The cutaneous distribution of the psoriasiform lesions in patients with KD was also distinctive. The eruptions were significantly less common in the head, neck, and diaper area than is the case in classic psoriasis. In addition, patients with KD and psoriasiform eruptions were significantly less likely to be overweight or obese than were controls with classic psoriasis.
Skin biopsies read by a blinded dermatopathologist showed that the psoriasiform lesions that arose during KD demonstrated suprabasilar staining of keratin 16 and increased expression of Ki-67 antigen. They differed from classic psoriasis lesions in that they displayed more crusting, serum, and an increased prevalence of bacteria at the epidermis.
There was no significant difference between KD patients with and without psoriasiform eruptions in terms of maximum levels of C-reactive protein, erythrocyte sedimentation rate, and other inflammatory markers. However, patients with psoriasiform lesions required significantly more time for their gamma-glutamyl transferase level and platelet count to return to normal.
One possible explanation for the distinct phenotype of these psoriasiform eruptions is that KD brings forth the skin lesions in patients who are predisposed to psoriasis, but without causing typical chronic psoriasis because the underlying KD is self-limited. But further study with larger numbers of patients is required for clarification, according to Dr. Tom.

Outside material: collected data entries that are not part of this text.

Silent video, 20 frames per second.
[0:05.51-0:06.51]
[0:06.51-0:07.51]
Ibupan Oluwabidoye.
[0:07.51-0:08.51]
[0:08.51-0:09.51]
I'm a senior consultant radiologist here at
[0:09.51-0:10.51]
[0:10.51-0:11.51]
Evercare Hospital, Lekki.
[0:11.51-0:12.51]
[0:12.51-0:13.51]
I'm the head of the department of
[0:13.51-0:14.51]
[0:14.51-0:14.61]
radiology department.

Her work is supported by a career development award from the National Institute of Arthritis and Musculoskeletal and Skin Diseases. She reported having no financial conflicts regarding this study.
AT THE SPD ANNUAL MEETING
Key clinical point: Further study will need to determine
if treatment, time to diagnosis, or other factors influence the
association between psoriasis-like skin lesions during the acute or subacute phase of Kawasaki disease and greater coronary artery dilatation.

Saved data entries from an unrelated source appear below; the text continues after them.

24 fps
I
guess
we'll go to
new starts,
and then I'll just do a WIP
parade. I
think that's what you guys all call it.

Major finding: The median maximal echocardiographic z-score in Kawasaki disease patients who developed psoriasiform eruptions was 2.7, compared with 1.8 in those who did not.
Data source: A retrospective, case-control study involving 11 children with psoriasiform eruptions during Kawasaki disease, 22 matched controls with Kawasaki disease but not the psoriasis-like skin lesions, and another 22 matched controls with typical psoriasis but not Kawasaki disease.
Disclosures: The study presenter reported having no financial conflicts.